Descobri que a felicidade não mora em lugares badalados ou fotos bem editadas. Ela mora no nó que aperta o peito ao lembrar de quem partiu cedo demais, como a querida Rita Minami e a voz sertaneja de Néia MPB que agora canta em outras dimensões. Partiram para o plano espiritual antes do último "até logo", mas deixaram o eco de suas alegrias em nós.

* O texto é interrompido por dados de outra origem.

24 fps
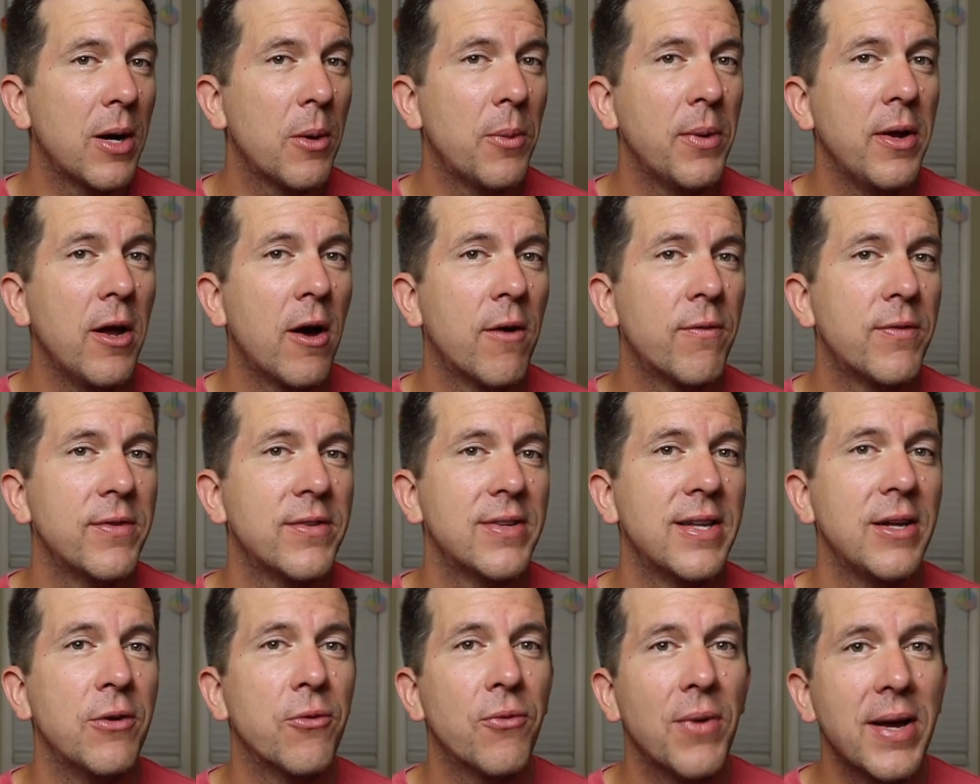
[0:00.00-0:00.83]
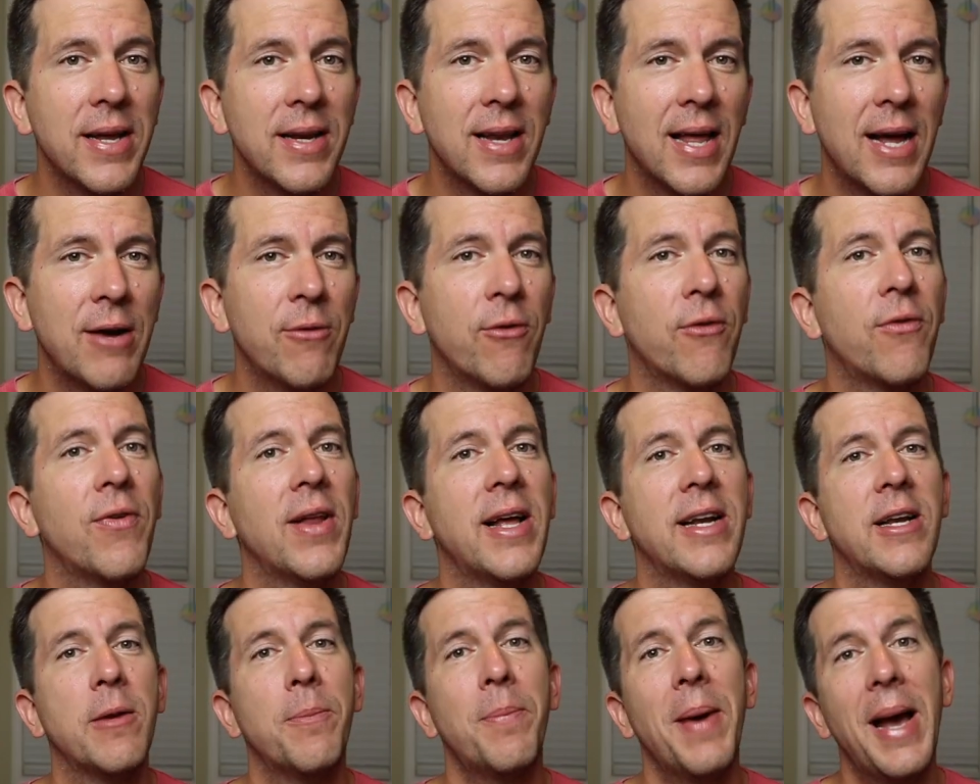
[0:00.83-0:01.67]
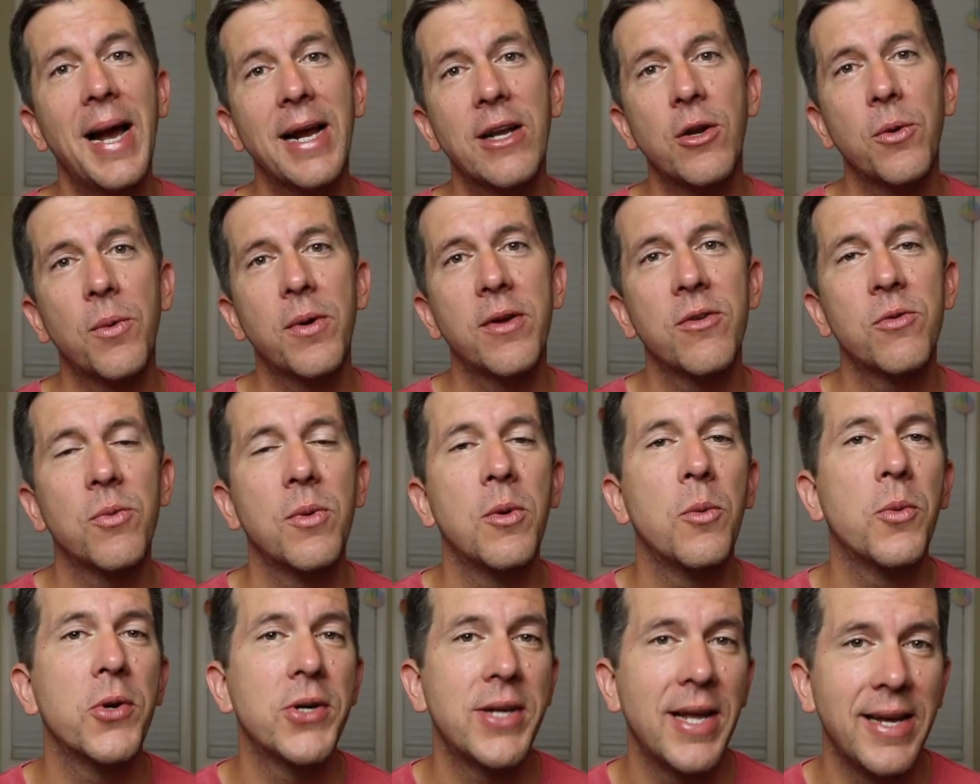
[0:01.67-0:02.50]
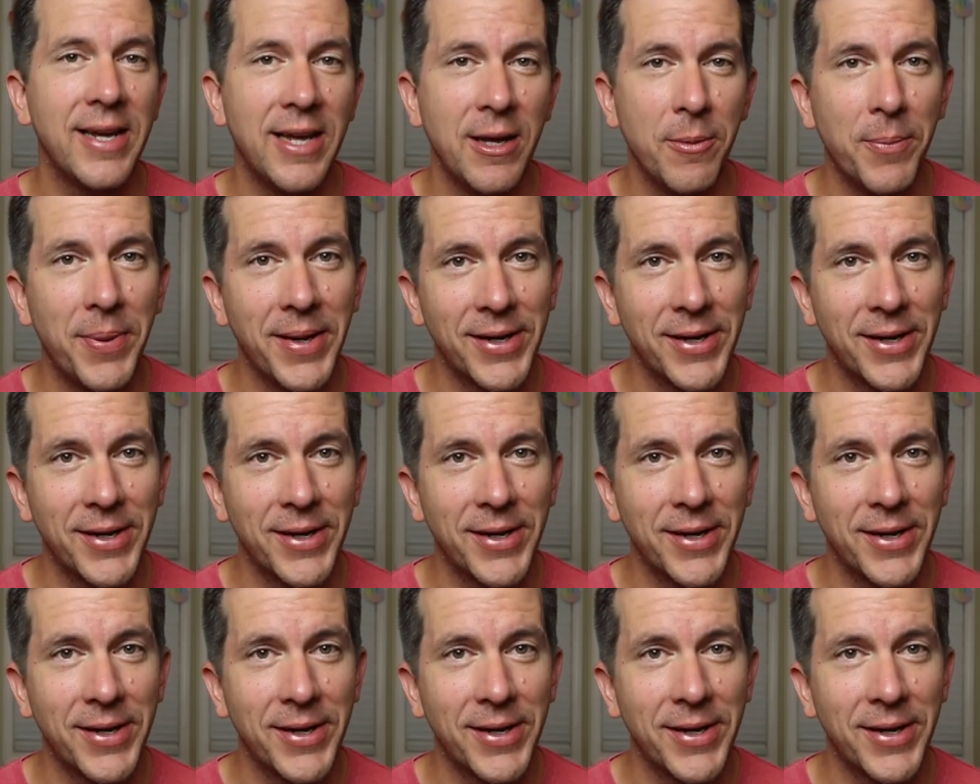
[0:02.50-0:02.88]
why we often see red light reflected back to us when we're taking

A felicidade transborda as telas frias do celular. Ela vibra no que aprendi com você, minha amiga Gislene Teixeira, e na sabedoria que floresceu além dos bancos escolares com Vera Mattos e Roberto Araújo. É aprender com os sábios Luiz Picazio, coronel PMESP Sérgio Marques, coronel PMESP Antonio Ferraz e dr. José Rubens Naime. É olhar as estrelas com outros olhares, Virginia Gaia. É aprender a respeitar os pais e mães de santo, que continuam amigos, além das telas e dos terreiros, Nicete Marques, Edson Santos e Gilberto Bacaro. É aguentar mais de quatro décadas de amizade, não é, Bernadete Damante?
A Alegria do Reencontro
É olhar para o lado e ver minha base, minha família — companheiros incansáveis de pautas e de vida: Valter Vieira e Valter Vieira Jr. Sem vocês, a jornada seria apenas caminhar; com vocês, é evolução.
O Tesouro das Memórias
Felicidade é a nostalgia boa de rever o mundo pelas lentes de Paulo César e Fernandes Pereira. É revisitar os "tempos de ouro" e sentir o abraço invisível de Joanna Prado, Marli Romão e Alida.

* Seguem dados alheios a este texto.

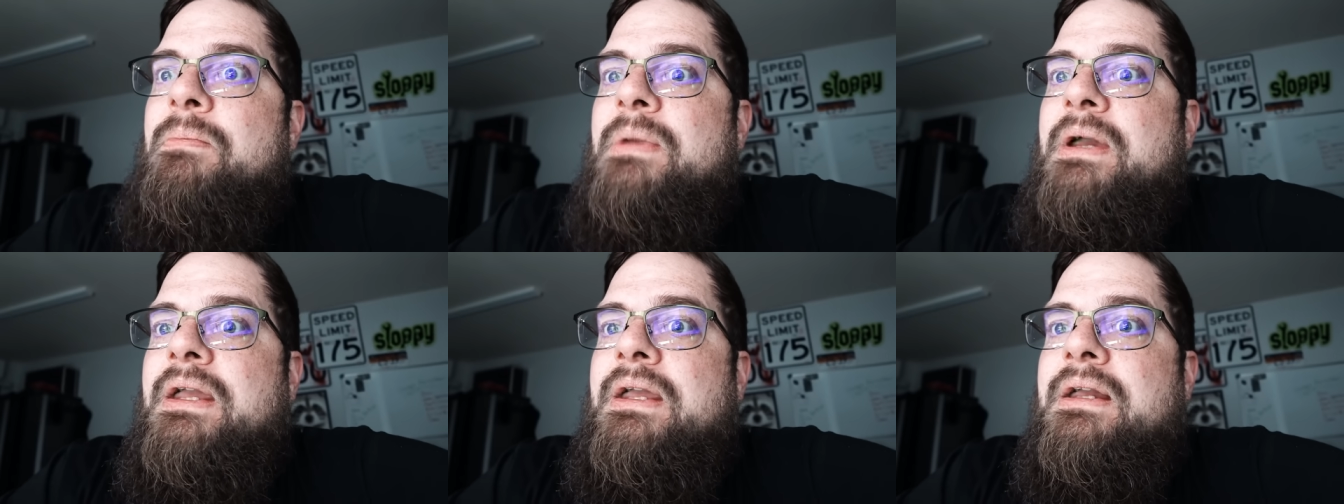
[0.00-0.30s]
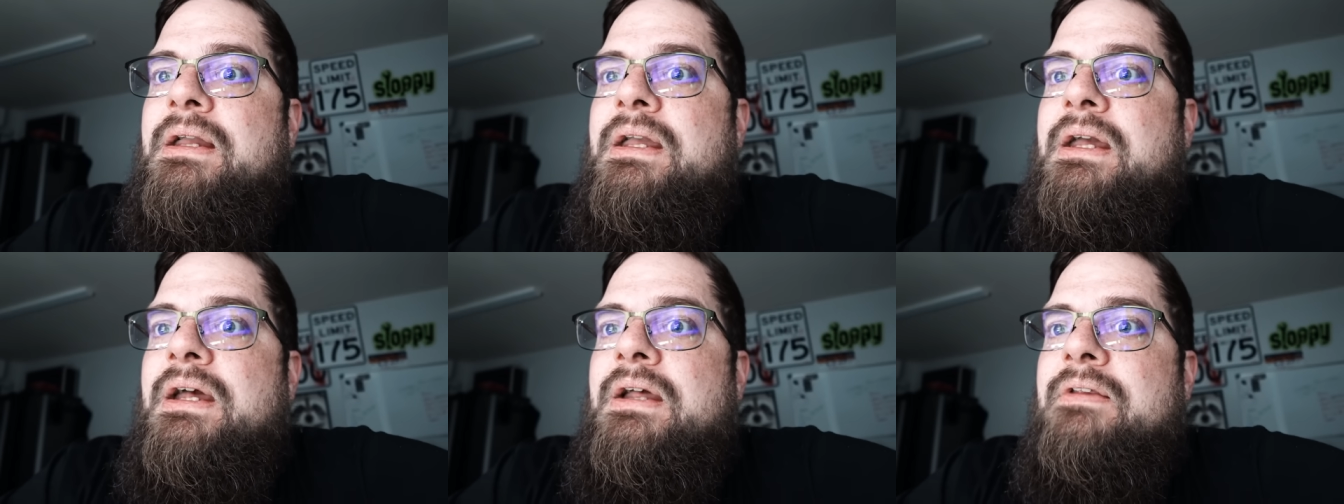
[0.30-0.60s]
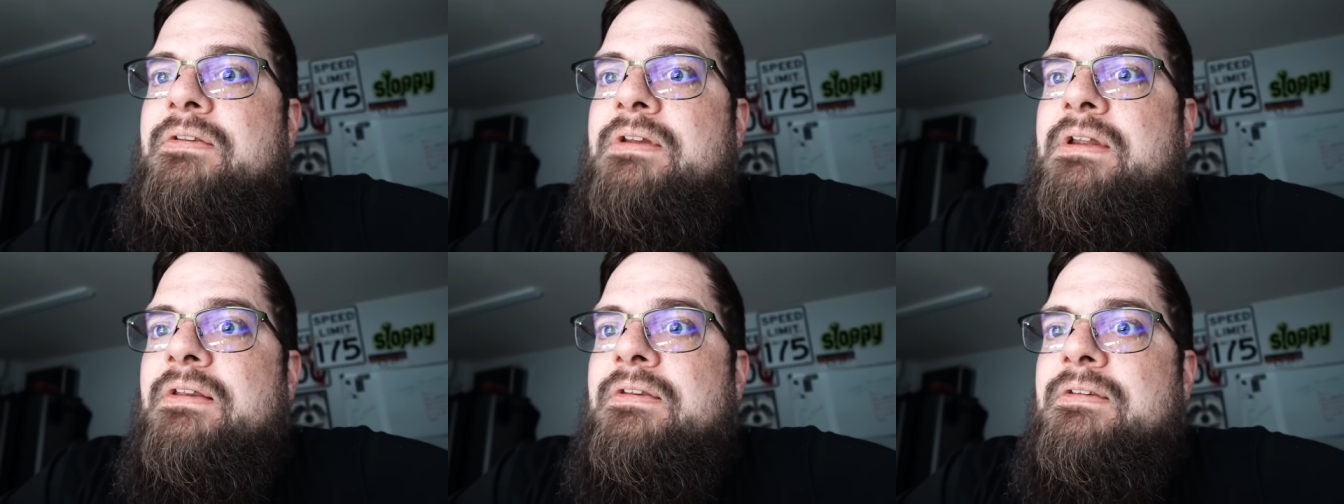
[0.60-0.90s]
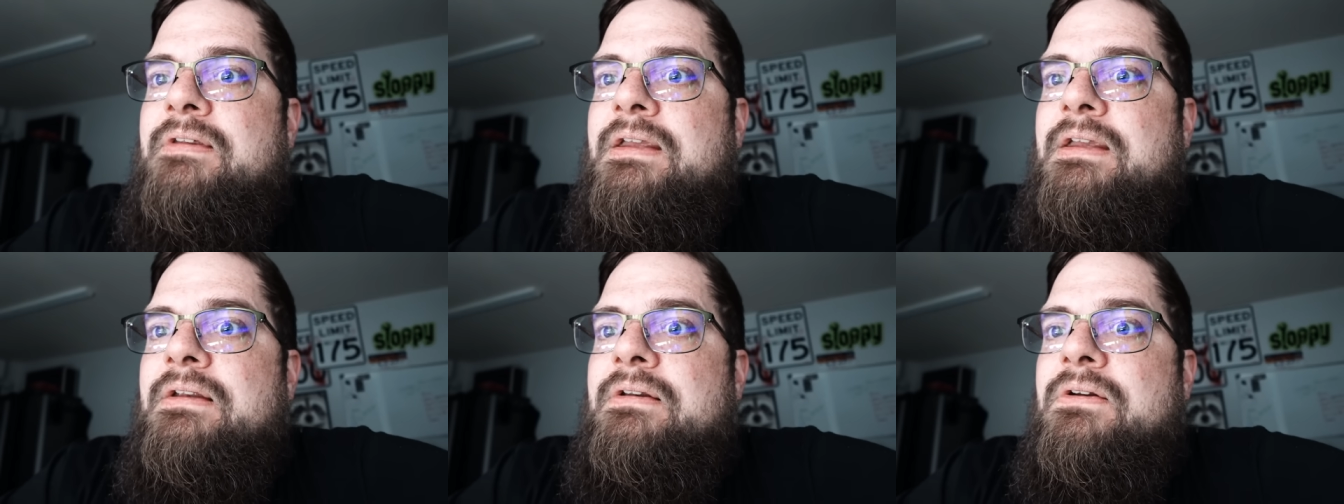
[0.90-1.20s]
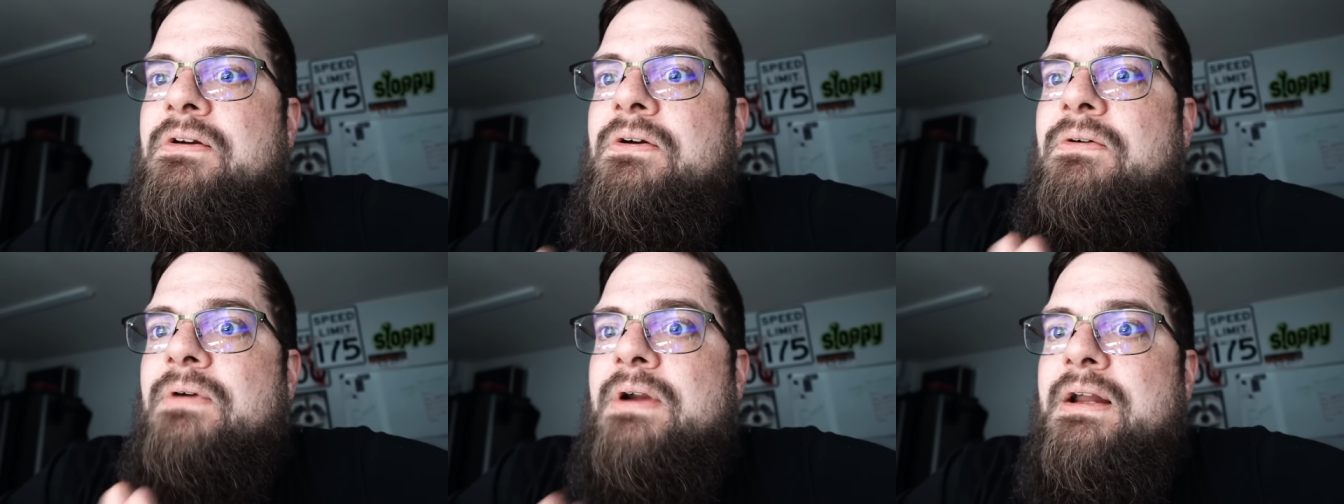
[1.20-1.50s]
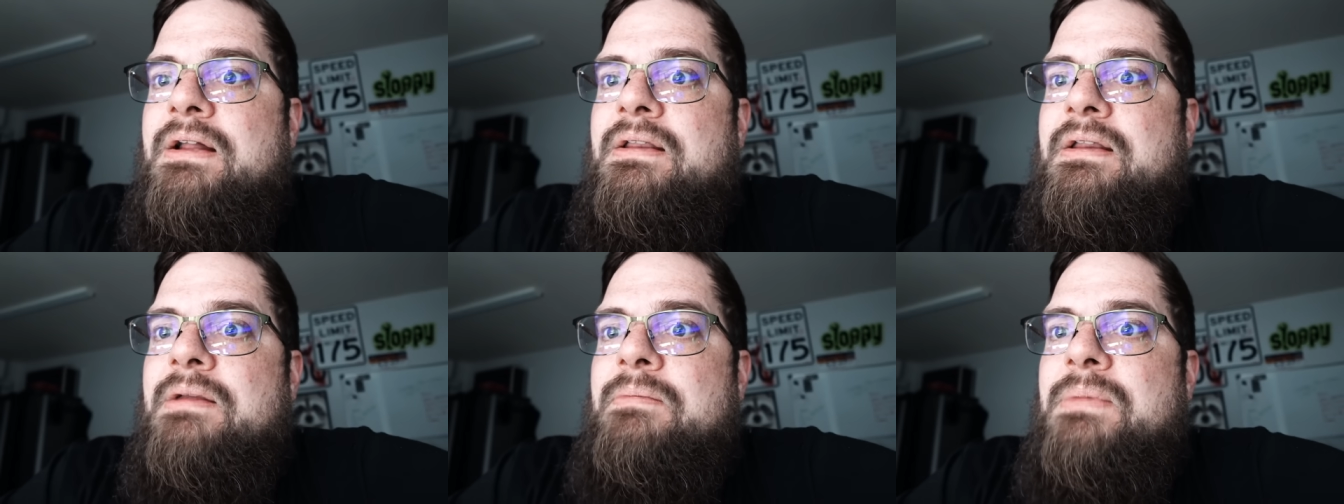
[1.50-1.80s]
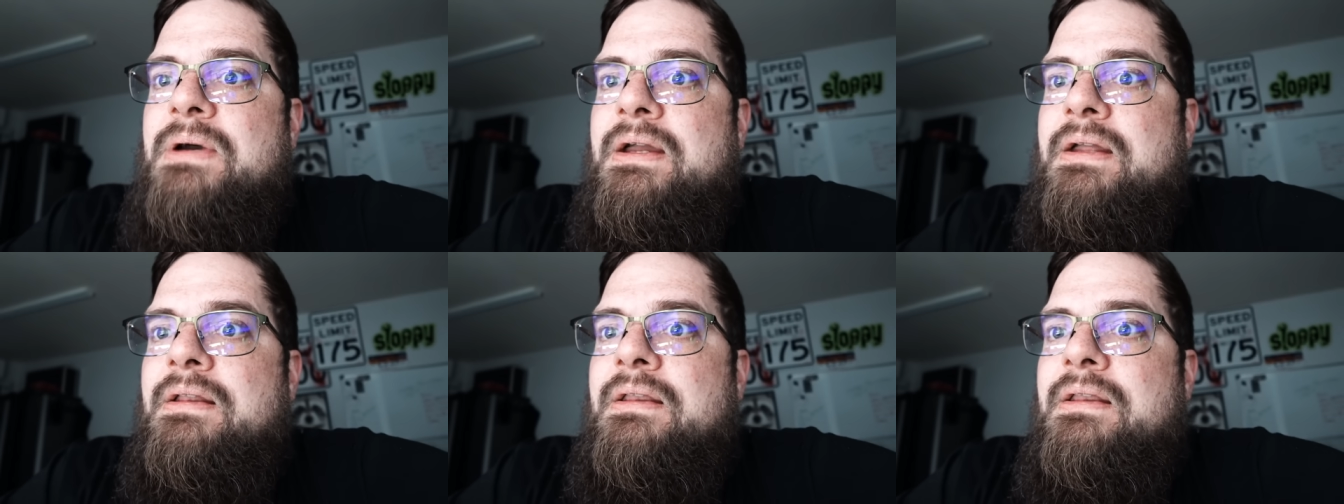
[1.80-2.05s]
my head gaskets in correctly by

E, no silêncio da casa, a felicidade tem pelos, ronronares e preguiça. São meus cinco gatos — grandes, gordos, idosos — que hoje só pedem o conforto de um prato cheio e um sono tranquilo. Eles me ensinam a essência de tudo.
O que eu preciso para ser feliz? Absolutamente nada além disso: a coragem de sentir saudades, o privilégio de ter amigos que são família e a paz de simplesmente viver plenamente.